Pictures excluded, output the lines of the data below between the one holding "Frames from a" and the one holding "Lip reading: Oh, shit.", inclusive, exactly as they stand.

--- Information given Enclosed Below ---

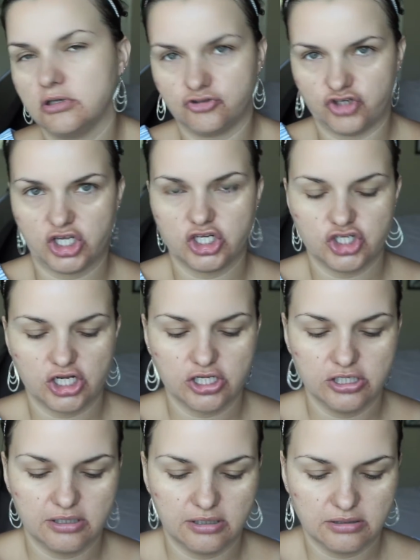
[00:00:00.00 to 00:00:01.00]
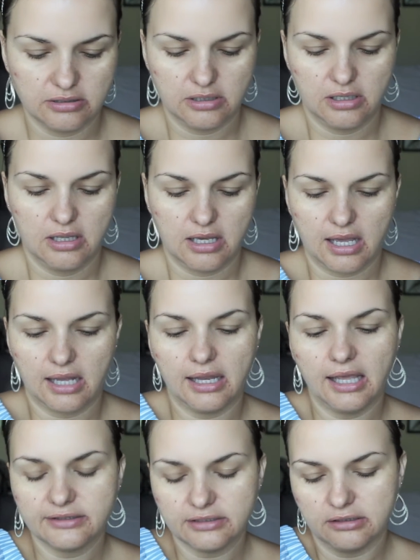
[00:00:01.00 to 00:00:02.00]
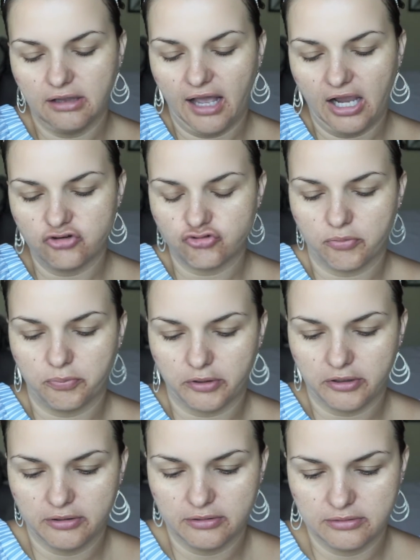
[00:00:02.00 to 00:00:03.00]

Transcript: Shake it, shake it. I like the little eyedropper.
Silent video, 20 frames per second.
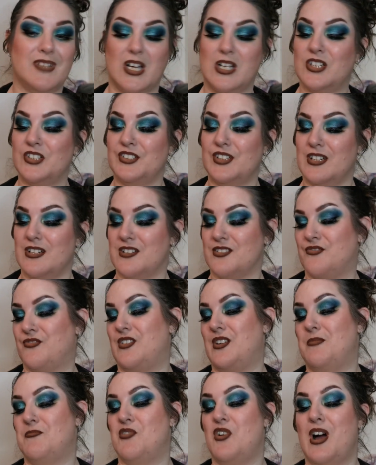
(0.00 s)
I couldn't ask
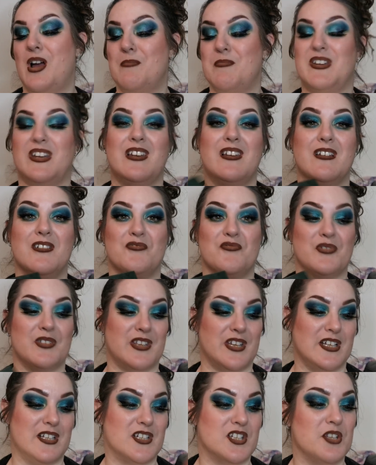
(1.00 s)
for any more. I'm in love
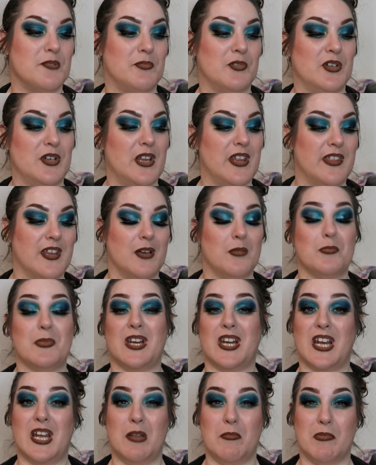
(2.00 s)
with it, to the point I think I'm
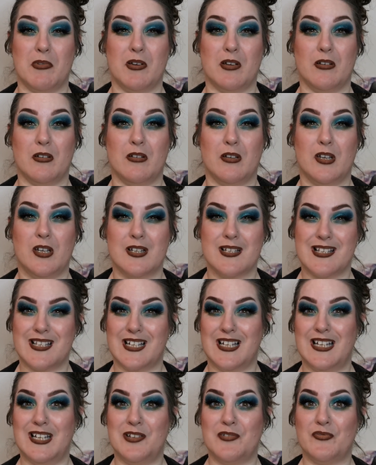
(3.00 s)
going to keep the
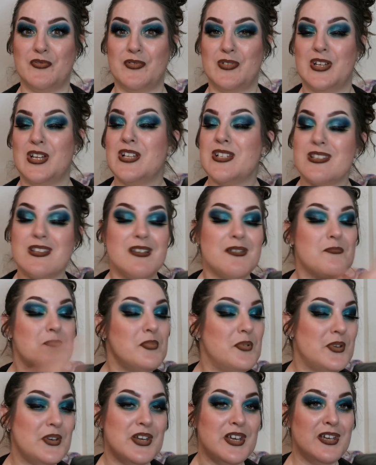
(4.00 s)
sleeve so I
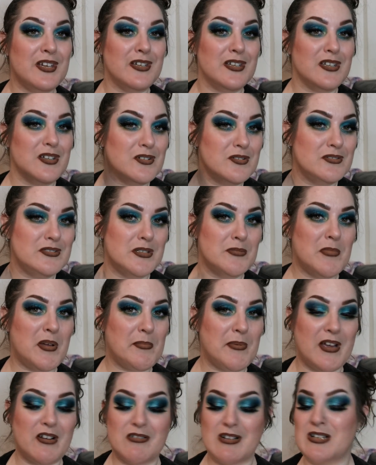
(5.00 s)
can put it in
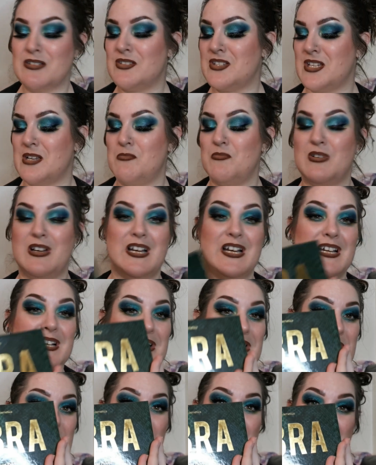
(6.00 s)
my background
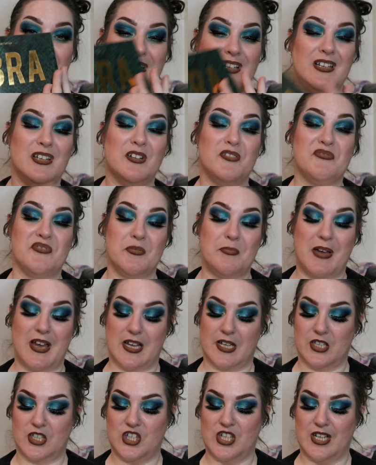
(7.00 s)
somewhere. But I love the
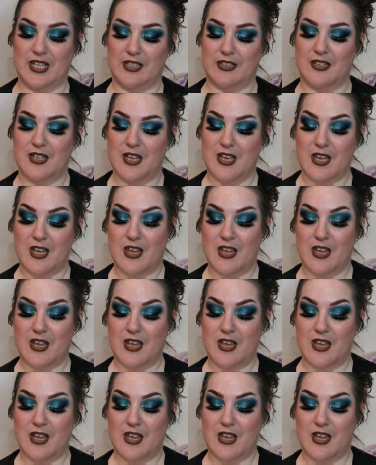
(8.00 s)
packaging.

--- End of Enclosed Information given ---
--- Information given Enclosed Below ---

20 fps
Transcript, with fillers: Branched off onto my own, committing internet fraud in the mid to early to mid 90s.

--- End of Enclosed Information given ---
--- Information given Enclosed Below ---

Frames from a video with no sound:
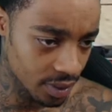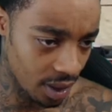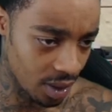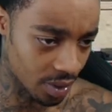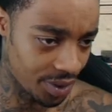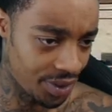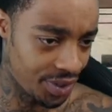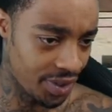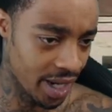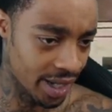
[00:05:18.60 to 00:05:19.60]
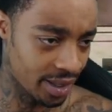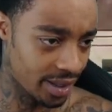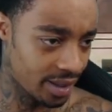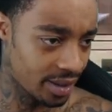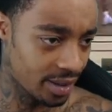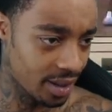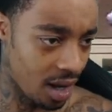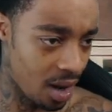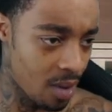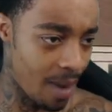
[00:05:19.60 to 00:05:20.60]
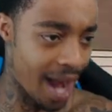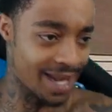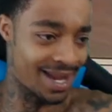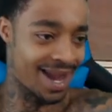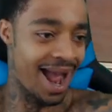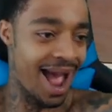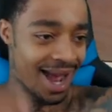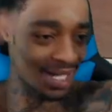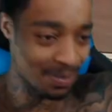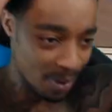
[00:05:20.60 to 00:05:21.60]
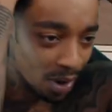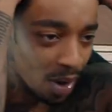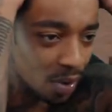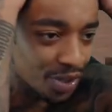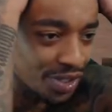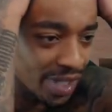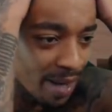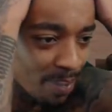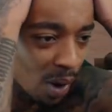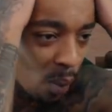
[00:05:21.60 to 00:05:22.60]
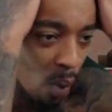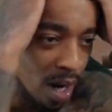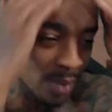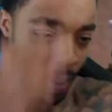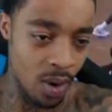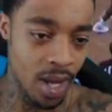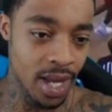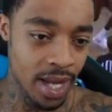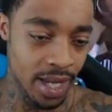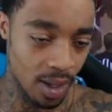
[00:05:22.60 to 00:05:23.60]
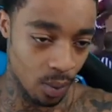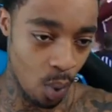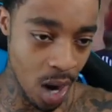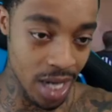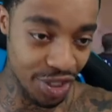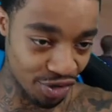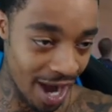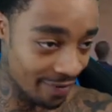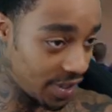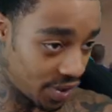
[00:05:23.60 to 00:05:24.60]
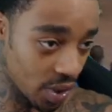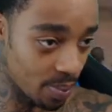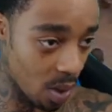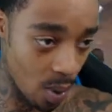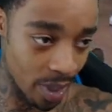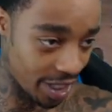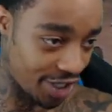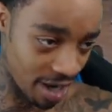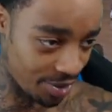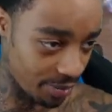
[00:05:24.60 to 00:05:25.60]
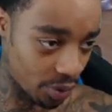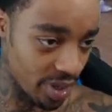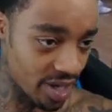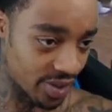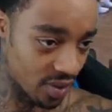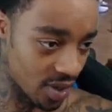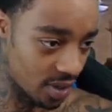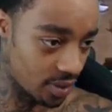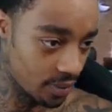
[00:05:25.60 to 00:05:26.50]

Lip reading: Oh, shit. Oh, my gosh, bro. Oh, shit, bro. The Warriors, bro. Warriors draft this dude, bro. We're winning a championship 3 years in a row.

--- End of Enclosed Information given ---

Your response
Frames from a video with no sound:
[00:05:18.60 to 00:05:19.60]
[00:05:19.60 to 00:05:20.60]
[00:05:20.60 to 00:05:21.60]
[00:05:21.60 to 00:05:22.60]
[00:05:22.60 to 00:05:23.60]
[00:05:23.60 to 00:05:24.60]
[00:05:24.60 to 00:05:25.60]
[00:05:25.60 to 00:05:26.50]

Lip reading: Oh, shit. Oh, my gosh, bro. Oh, shit, bro. The Warriors, bro. Warriors draft this dude, bro. We're winning a championship 3 years in a row.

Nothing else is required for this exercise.